RAFT-MSF++: Temporal Geometry-Motion Feature Fusion for Self-Supervised Monocular Scene Flow

arXiv cs.CV / 4/22/2026

📰 NewsIdeas & Deep AnalysisModels & Research

共有:

Key Points

The paper introduces RAFT-MSF++, a self-supervised multi-frame monocular scene flow method designed to overcome the common limitation of using only two-frame inputs.
It recurrently fuses temporal features to jointly estimate depth and 3D scene flow, improving temporal modeling and robustness.
A key component is the Geometry-Motion Feature (GMF), which compactly encodes coupled geometry and motion cues and is iteratively updated for temporal reasoning.
To handle occlusions, the approach uses relative positional attention to inject spatial priors and an occlusion regularization module to propagate reliable motion information from visible regions.
Experiments on the KITTI Scene Flow benchmark report 24.14% SF-all, a 30.99% improvement over the baseline, along with stronger performance in occluded areas, and the code is released on GitHub.

Abstract

Monocular scene flow estimation aims to recover dense 3D motion from image sequences, yet most existing methods are limited to two-frame inputs, restricting temporal modeling and robustness to occlusions.
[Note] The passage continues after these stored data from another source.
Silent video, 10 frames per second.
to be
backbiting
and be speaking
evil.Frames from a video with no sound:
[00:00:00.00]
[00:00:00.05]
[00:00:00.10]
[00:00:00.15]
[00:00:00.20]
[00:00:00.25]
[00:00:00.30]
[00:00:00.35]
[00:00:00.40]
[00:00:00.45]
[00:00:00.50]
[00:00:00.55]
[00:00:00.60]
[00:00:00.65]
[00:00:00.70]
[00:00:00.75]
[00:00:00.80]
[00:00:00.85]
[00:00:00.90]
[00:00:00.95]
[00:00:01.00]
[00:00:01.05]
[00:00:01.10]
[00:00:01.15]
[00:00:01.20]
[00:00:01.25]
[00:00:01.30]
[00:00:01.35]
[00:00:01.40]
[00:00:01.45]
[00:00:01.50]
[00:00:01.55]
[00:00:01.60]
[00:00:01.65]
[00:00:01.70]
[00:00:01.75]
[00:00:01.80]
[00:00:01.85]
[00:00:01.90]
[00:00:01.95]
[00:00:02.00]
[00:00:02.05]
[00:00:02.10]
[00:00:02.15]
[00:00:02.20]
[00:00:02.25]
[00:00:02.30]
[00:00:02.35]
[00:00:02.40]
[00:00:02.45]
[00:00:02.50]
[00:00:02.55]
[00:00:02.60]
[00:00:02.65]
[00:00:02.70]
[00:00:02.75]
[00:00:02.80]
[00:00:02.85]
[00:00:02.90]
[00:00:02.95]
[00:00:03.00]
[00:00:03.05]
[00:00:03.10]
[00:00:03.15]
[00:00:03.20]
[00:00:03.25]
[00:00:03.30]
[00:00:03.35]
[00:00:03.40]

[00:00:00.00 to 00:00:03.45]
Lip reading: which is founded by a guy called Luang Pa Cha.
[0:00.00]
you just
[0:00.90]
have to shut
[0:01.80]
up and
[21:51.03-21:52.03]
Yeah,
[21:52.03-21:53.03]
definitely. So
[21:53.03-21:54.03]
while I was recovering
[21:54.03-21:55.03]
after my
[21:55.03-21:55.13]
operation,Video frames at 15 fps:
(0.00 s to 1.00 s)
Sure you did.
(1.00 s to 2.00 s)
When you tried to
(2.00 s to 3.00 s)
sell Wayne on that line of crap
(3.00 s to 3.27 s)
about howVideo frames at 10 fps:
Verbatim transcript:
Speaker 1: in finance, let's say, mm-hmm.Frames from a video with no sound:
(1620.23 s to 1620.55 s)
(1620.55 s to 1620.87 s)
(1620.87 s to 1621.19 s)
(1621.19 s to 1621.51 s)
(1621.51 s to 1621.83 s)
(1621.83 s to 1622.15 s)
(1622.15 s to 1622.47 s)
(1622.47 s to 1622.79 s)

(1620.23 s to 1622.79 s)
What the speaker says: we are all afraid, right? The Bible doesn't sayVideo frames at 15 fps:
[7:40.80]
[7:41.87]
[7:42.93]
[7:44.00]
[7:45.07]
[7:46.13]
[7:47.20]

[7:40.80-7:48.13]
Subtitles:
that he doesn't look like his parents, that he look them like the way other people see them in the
We propose RAFT-MSF++, a self-supervised multi-frame framework that recurrently fuses temporal features to jointly estimate depth and scene flow. Central to our approach is the Geometry-Motion Feature (GMF), which compactly encodes coupled motion and geometry cues and is iteratively updated for effective temporal reasoning. To ensure the robustness of this temporal fusion against occlusions, we incorporate relative positional attention to inject spatial priors and an occlusion regularization module to propagate reliable motion from visible regions. These components enable the GMF to effectively propagate information even in ambiguous areas. Extensive experiments show that RAFT-MSF++ achieves 24.14% SF-all on the KITTI Scene Flow benchmark, with a 30.99% improvement over the baseline and better robustness in occluded regions. The code is available at https://github.com/sunzunyi/RAFT-MSF-PlusPlus.